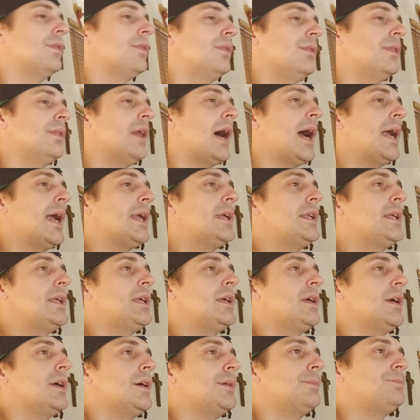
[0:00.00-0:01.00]
the
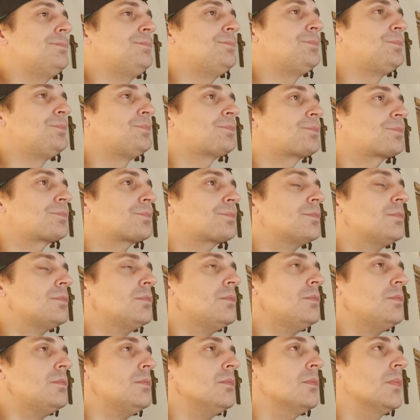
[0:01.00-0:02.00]
idea
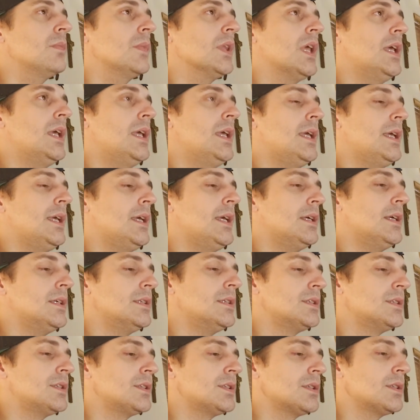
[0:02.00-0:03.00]

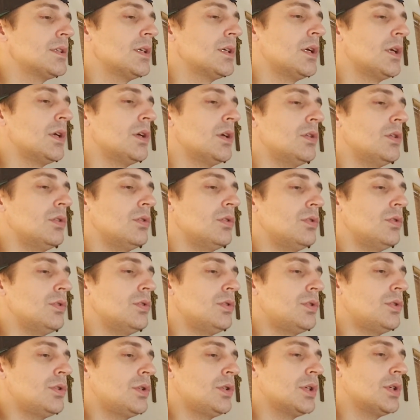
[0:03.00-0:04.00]
is
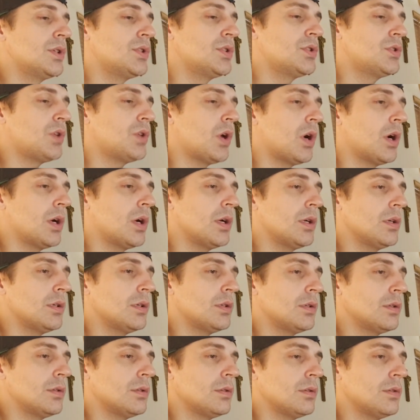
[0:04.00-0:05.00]
to
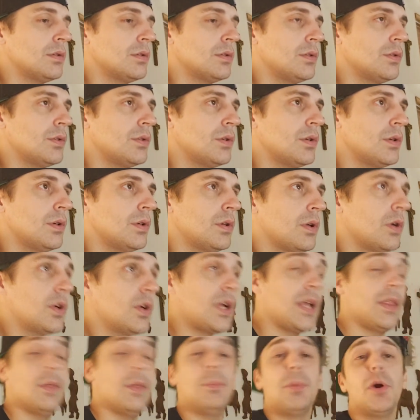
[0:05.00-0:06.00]
start.
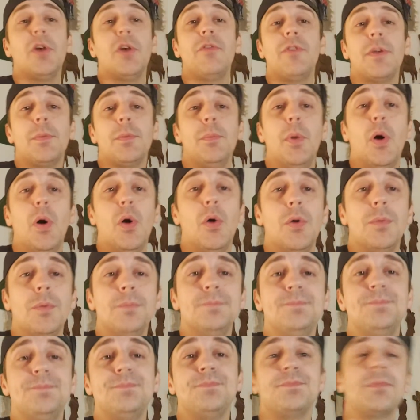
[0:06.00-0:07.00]
Okay, the perfect bowl.
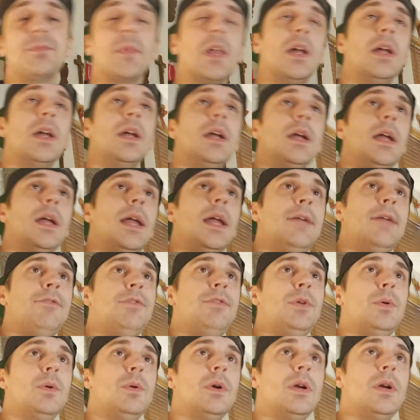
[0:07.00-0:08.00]

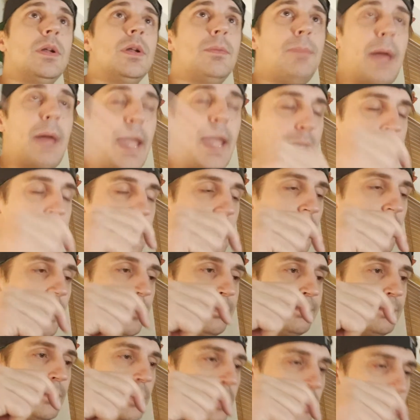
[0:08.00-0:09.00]
If you were to pack it
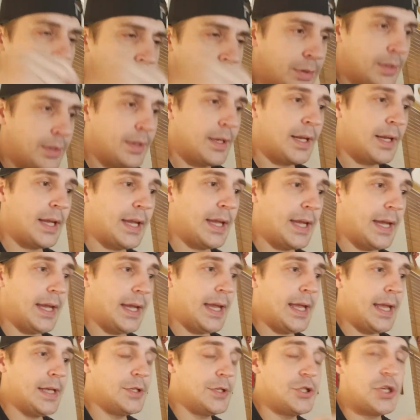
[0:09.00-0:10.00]
up
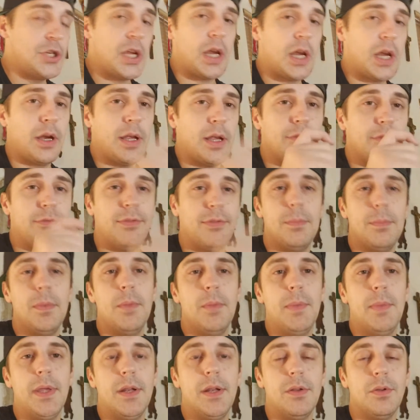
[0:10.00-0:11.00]
and cherry it from the
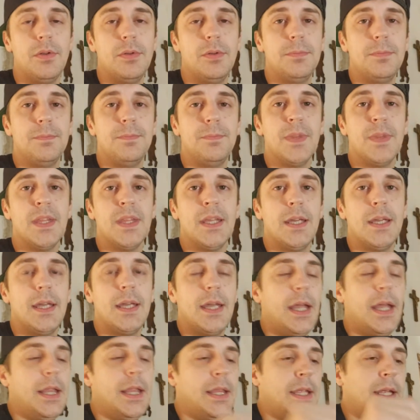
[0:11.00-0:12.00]
middle,
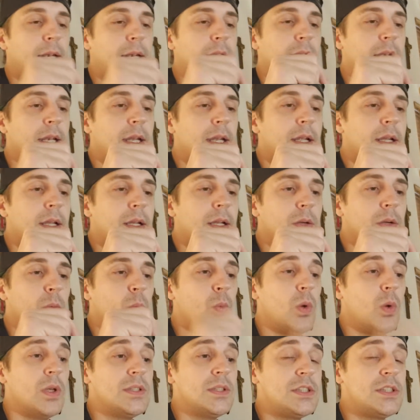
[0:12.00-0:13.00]
and then
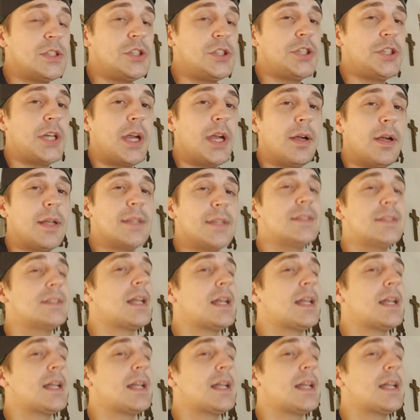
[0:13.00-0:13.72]
once it's cherried,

Exercise:
Set down exactly, and only, the lines from the one holding "[0:06.00-0:07.00]" to the end of the records above, leaving every picture out.

Answer:
[0:06.00-0:07.00]
Okay, the perfect bowl.
[0:07.00-0:08.00]

[0:08.00-0:09.00]
If you were to pack it
[0:09.00-0:10.00]
up
[0:10.00-0:11.00]
and cherry it from the
[0:11.00-0:12.00]
middle,
[0:12.00-0:13.00]
and then
[0:13.00-0:13.72]
once it's cherried,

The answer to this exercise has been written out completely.